Directions>
Exact copy, pictures excluded: the lines from the one containing "Video frames at" to the end of the listing.

# # # # #

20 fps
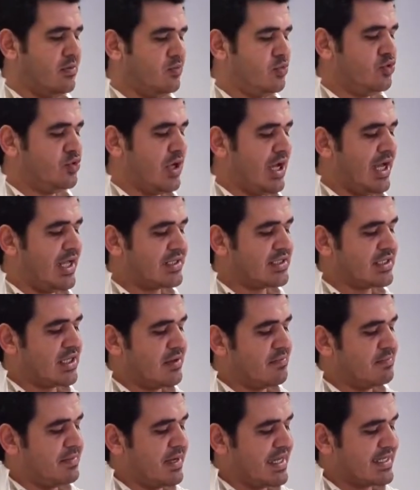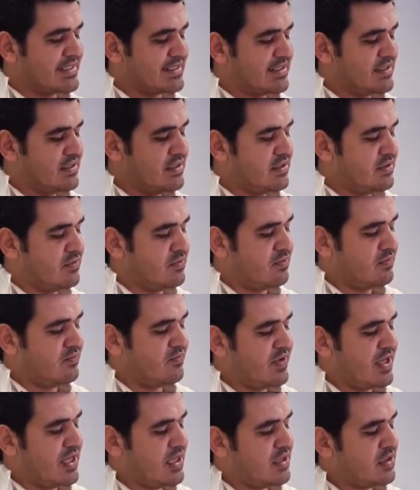bunu alttan bastır
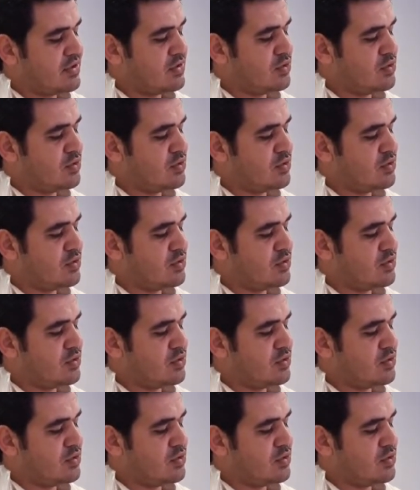ve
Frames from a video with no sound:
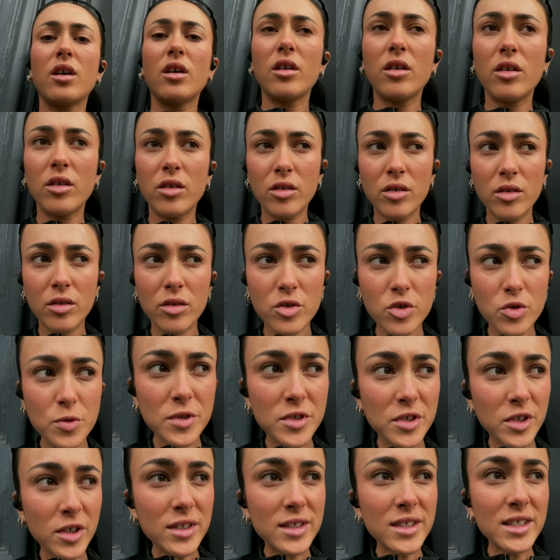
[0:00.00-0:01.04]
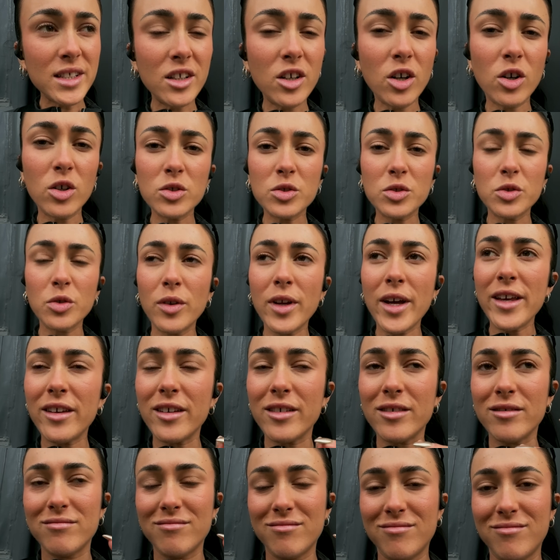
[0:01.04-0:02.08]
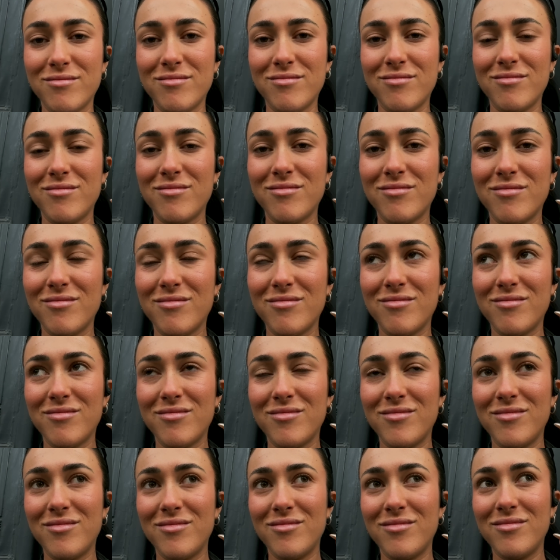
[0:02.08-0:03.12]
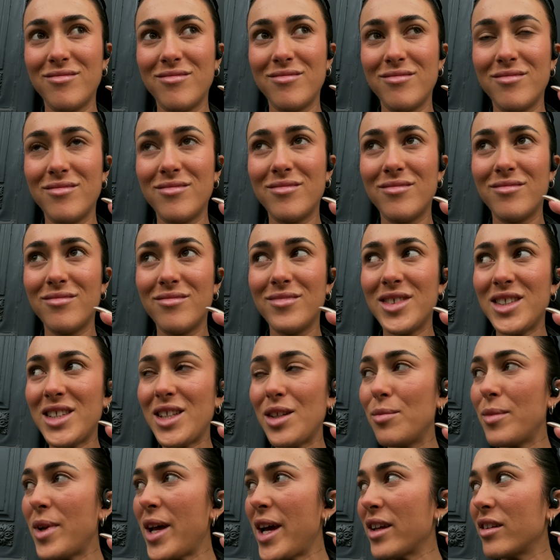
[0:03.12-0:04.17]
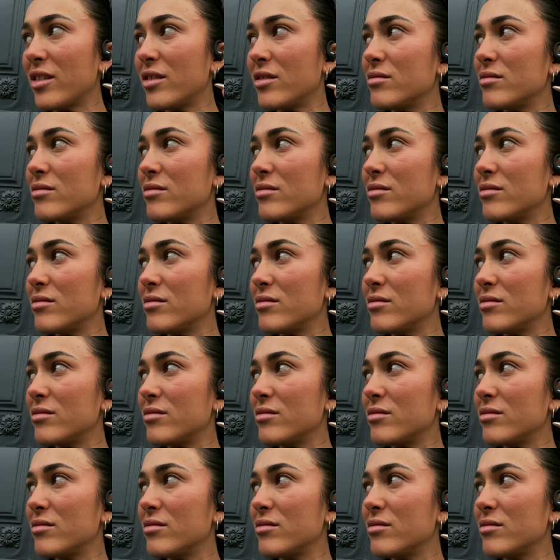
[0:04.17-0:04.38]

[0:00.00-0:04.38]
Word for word: Euh, je suis sortie grand soleil. C'est une blague,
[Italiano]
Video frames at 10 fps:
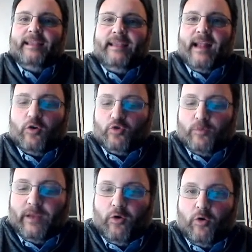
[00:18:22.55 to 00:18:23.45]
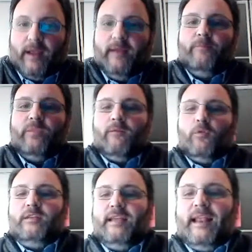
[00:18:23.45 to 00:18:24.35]
e di rango superiore?
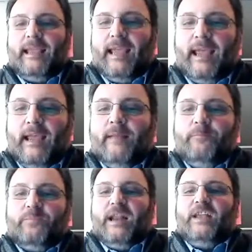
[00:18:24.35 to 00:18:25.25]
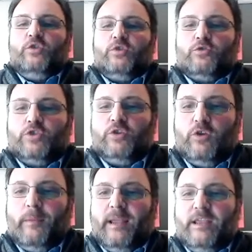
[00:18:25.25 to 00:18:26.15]
Vuol dire che la legge
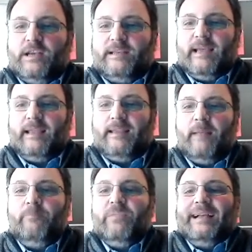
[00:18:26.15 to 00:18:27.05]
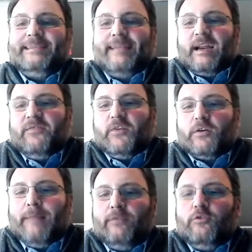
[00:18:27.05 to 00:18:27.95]
205 2017 sta
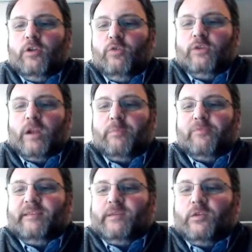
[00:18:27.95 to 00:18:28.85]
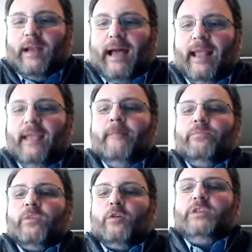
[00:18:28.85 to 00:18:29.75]
riformando l'educatore professionale
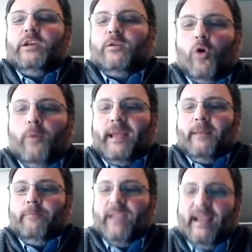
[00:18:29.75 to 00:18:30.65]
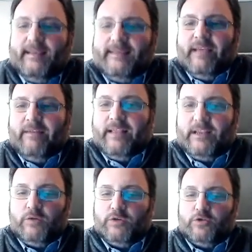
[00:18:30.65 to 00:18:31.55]
così come esisteva dal
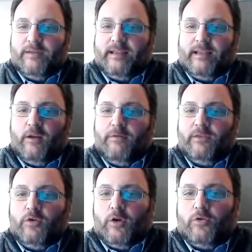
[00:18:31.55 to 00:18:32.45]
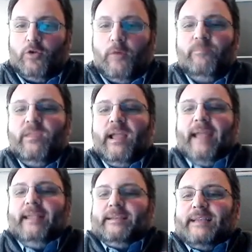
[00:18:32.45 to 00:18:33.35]
520 del 98
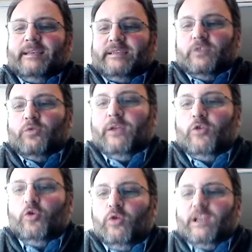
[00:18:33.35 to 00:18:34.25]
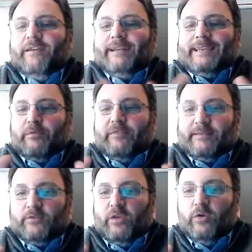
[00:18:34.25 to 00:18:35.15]
e gli sta istituendo due diverse
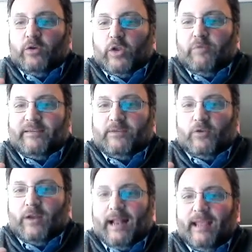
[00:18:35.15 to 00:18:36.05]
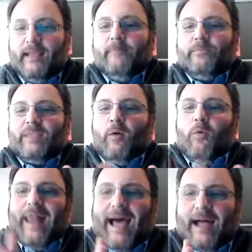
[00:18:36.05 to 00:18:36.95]
professioni di educatore professionale. Da
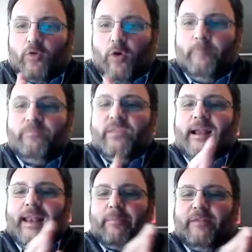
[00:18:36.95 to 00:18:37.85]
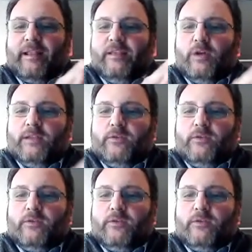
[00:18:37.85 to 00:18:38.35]
un lato la, professione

# # # # #

Response for this exercise>
Video frames at 10 fps:
[00:18:22.55 to 00:18:23.45]
[00:18:23.45 to 00:18:24.35]
e di rango superiore?
[00:18:24.35 to 00:18:25.25]
[00:18:25.25 to 00:18:26.15]
Vuol dire che la legge
[00:18:26.15 to 00:18:27.05]
[00:18:27.05 to 00:18:27.95]
205 2017 sta
[00:18:27.95 to 00:18:28.85]
[00:18:28.85 to 00:18:29.75]
riformando l'educatore professionale
[00:18:29.75 to 00:18:30.65]
[00:18:30.65 to 00:18:31.55]
così come esisteva dal
[00:18:31.55 to 00:18:32.45]
[00:18:32.45 to 00:18:33.35]
520 del 98
[00:18:33.35 to 00:18:34.25]
[00:18:34.25 to 00:18:35.15]
e gli sta istituendo due diverse
[00:18:35.15 to 00:18:36.05]
[00:18:36.05 to 00:18:36.95]
professioni di educatore professionale. Da
[00:18:36.95 to 00:18:37.85]
[00:18:37.85 to 00:18:38.35]
un lato la, professione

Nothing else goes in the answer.